BP won’t issue more dividends this year

Posted June 16, 2010 at 6:15 p.m.

Dow Jones Newswires | BP PLC (BP) said it won’t issue more
dividends this year and agreed to put $20 billion in an independently
administered oil-spill escrow fund to help pay for claims as a result of
the Gulf oil disaster.

BP announced the moves after Chairman Carl-Henric Svanberg, Chief
Executive Tony Hayward and other company executives met at the White
House with President Barack Obama, who said BP also will set aside $100
million for those workers who lost jobs due to the drilling moratorium.


In addition to not paying dividends this year, BP said it will sell off $10 billion in assets and reduce capital expenditures by at least $4 billion to build up the $20 billion fund in the next three and a half years.

The company also added it’s can generate $30 billion in cash flow from its global operations above and beyond the oil spill costs.

However, BP could face liabilities beyond the $20 billion. The company said it will not have clarity on its ultimate liabilities and penalties until the well is capped. BP  failed to secure a cap on liabilities in the negotiations.

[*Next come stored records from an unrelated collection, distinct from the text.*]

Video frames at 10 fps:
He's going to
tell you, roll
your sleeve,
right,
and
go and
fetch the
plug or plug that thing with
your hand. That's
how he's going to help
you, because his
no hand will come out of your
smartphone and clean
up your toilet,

The CEO will face a tough crowd on a House Energy and Commerce subcommittee Thursday. Among other things, Hayward will tell lawmakers that “I fully grasp the terrible reality.” Also, he will say that the exact cause of the spill remains unclear until ongoing investigations are completed.

The White House is expected to name pay czar Kenneth Feinberg the fund’s independent administrator.

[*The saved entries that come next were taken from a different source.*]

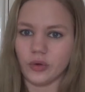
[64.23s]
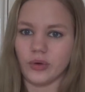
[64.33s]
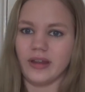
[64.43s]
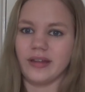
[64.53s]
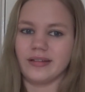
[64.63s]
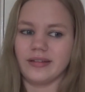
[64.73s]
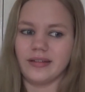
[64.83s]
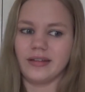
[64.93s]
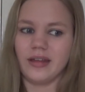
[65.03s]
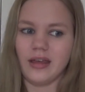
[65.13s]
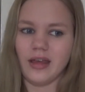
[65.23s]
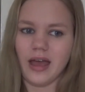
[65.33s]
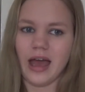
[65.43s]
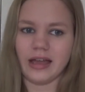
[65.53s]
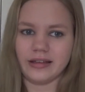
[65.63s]
good as
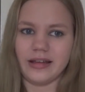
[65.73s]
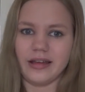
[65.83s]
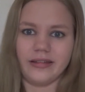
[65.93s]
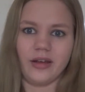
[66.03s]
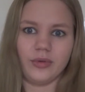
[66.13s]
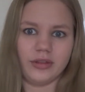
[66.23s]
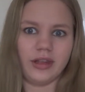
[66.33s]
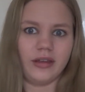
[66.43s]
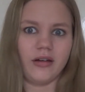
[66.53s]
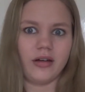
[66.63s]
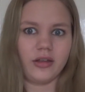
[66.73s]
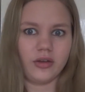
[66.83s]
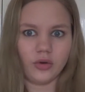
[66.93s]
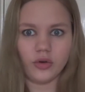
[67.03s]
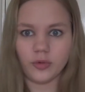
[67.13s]
at it as I would think I
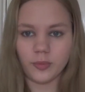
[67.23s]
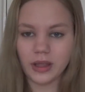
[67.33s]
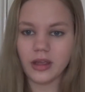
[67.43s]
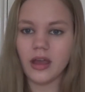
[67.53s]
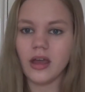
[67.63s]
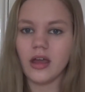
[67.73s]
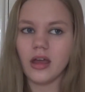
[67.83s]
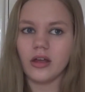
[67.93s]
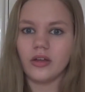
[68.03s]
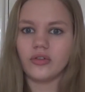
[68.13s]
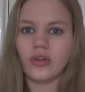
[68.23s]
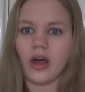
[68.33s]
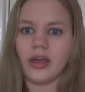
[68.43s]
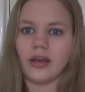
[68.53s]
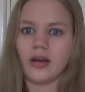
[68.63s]
could be. So
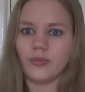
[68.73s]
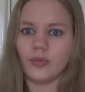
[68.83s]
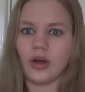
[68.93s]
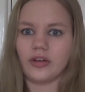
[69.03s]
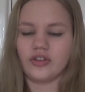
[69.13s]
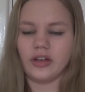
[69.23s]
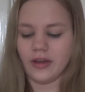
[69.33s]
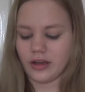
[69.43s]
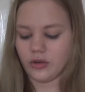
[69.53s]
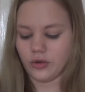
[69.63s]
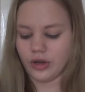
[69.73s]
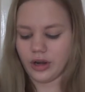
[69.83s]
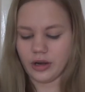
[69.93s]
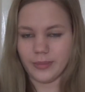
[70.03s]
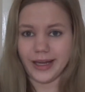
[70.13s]
I'm not actually that good and
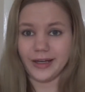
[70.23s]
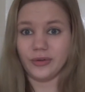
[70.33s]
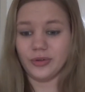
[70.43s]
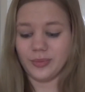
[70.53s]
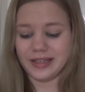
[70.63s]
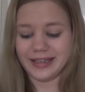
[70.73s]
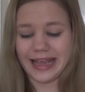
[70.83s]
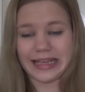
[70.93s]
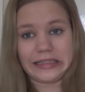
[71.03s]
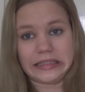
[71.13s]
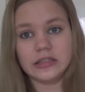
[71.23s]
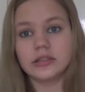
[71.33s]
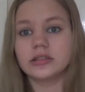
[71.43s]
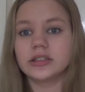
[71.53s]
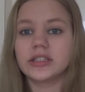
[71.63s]
I make lots of mistakes
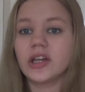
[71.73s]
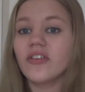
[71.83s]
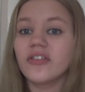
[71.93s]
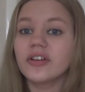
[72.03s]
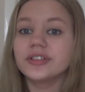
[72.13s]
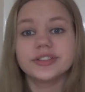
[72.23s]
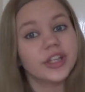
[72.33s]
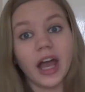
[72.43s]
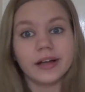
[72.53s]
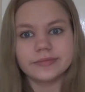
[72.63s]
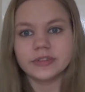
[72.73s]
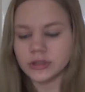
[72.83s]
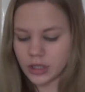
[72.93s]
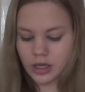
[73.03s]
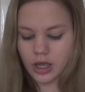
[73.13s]
and stuff. So yeah,
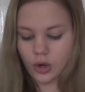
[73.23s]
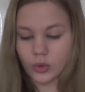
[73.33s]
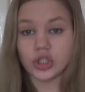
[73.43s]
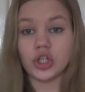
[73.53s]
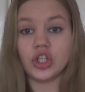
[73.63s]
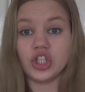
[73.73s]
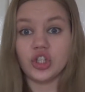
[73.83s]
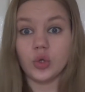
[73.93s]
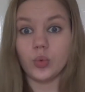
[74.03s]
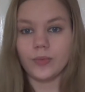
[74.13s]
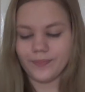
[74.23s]
question two.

Feinberg handled compensation claims for 9/11 victims. He oversees executive compensation at the country’s biggest financial firms.

A second BP containment system, the Q4000, has begun collecting oil with a goal of  20,000 to 28,000 barrels a day.

The company said it hopes to have two additional ships in place by the end of June to capture 40,000 to 53,000 barrels a day. 

BP’s stock price mostly rebounded from earlier lows in the U.S. but slid more in Europe. Its American depositary shares closed up 1.4 percent, to $31.85, after dropping more than 4 percent earlier. BP closed down 1.5 percent in London.

The yield on BP’s most-traded bond, a five-year note due in 2013, fell to 7.771 percent Wednesday from 8.353 percent Tuesday, according to data provider MarketAxess. Before news of the dividend and cleanup fund, the yield on that bond reached 9.865 percent.

BP’s five-year credit default swaps, or CDS, jumped as much as 26 percent Wednesday, to 625 basis points from 495 basis points Tuesday, according to data provider Markit. But after the company announced the fund and its dividend cut, the CDS fell to 545 basis points.

 

2 comments:

  1. Homer June 16, 2010 at 10:44 pm

    Doh! Just when I bought another 1,000 shares!

  2. FAL June 16, 2010 at 10:45 pm

    Wont issue more dividends this year (to stockholders)….HOWEVER…what are they going to do about the massive salaries for the corporate executives? Are they being cut out also or arent they part of the equation?